▸ Exercise
Please repeat, exactly as written, the line containing "[0:03.00-0:04.00]" and every line after it through the end of the records below, leaving out any pictures.

Data excerpts

__________

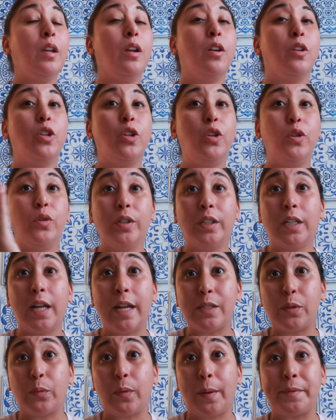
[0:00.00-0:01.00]

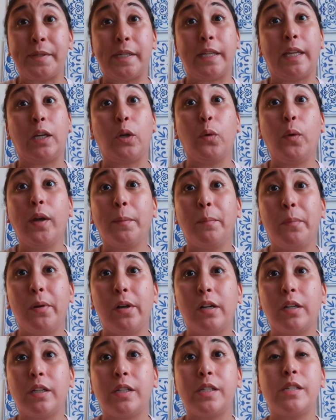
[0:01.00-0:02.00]
Utilize a website like
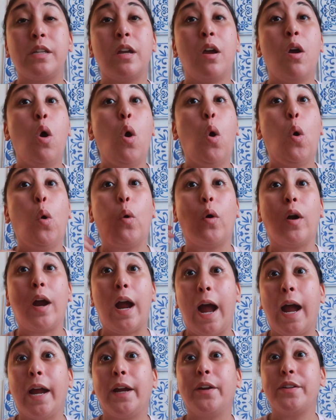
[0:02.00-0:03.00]
QuickBooks or
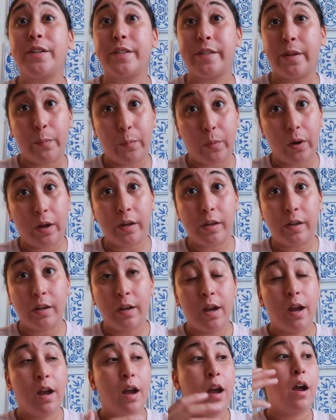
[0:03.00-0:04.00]
hire someone.
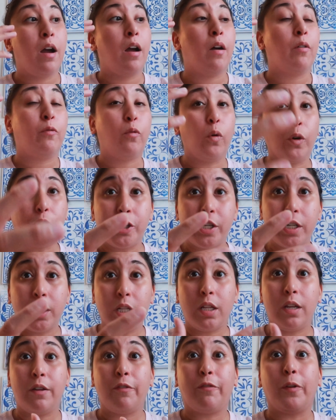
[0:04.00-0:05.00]

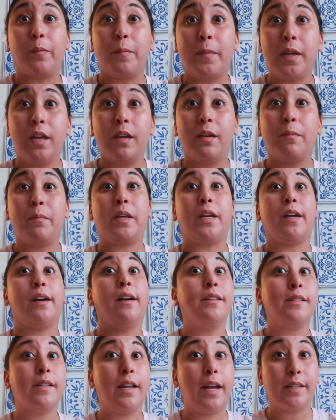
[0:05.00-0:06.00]
Fortunately for me,
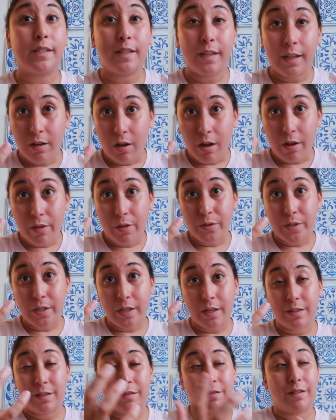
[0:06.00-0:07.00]
because I had to take all those
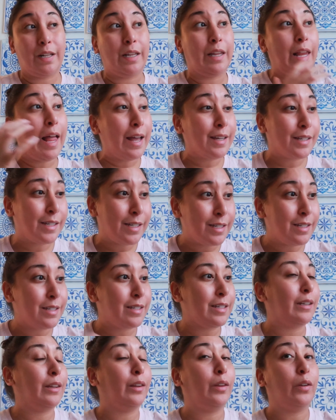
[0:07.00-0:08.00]
classes
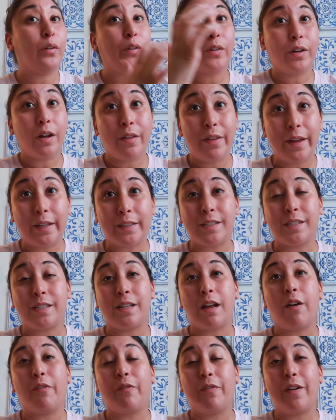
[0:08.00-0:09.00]
and learn all that
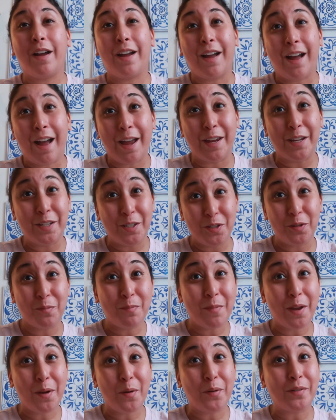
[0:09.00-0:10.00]
stuff, I do
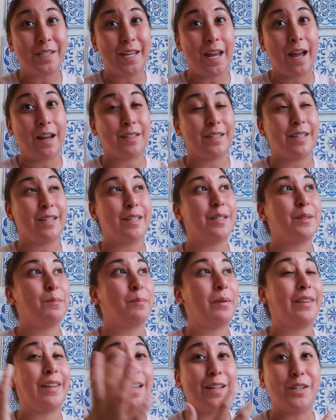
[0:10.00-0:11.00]
my own taxes,
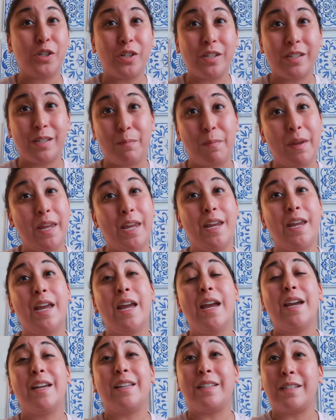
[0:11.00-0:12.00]
but that's just me,
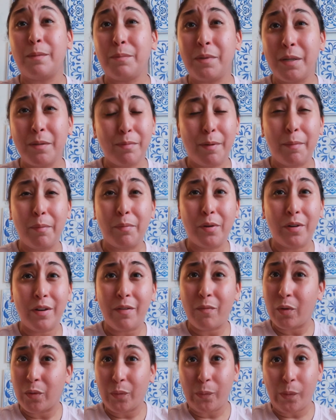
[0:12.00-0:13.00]
and sometimes people don't
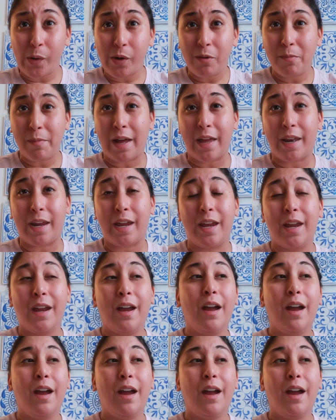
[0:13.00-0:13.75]
even want to worry about it,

__________

▸ Response
[0:03.00-0:04.00]
hire someone.
[0:04.00-0:05.00]

[0:05.00-0:06.00]
Fortunately for me,
[0:06.00-0:07.00]
because I had to take all those
[0:07.00-0:08.00]
classes
[0:08.00-0:09.00]
and learn all that
[0:09.00-0:10.00]
stuff, I do
[0:10.00-0:11.00]
my own taxes,
[0:11.00-0:12.00]
but that's just me,
[0:12.00-0:13.00]
and sometimes people don't
[0:13.00-0:13.75]
even want to worry about it,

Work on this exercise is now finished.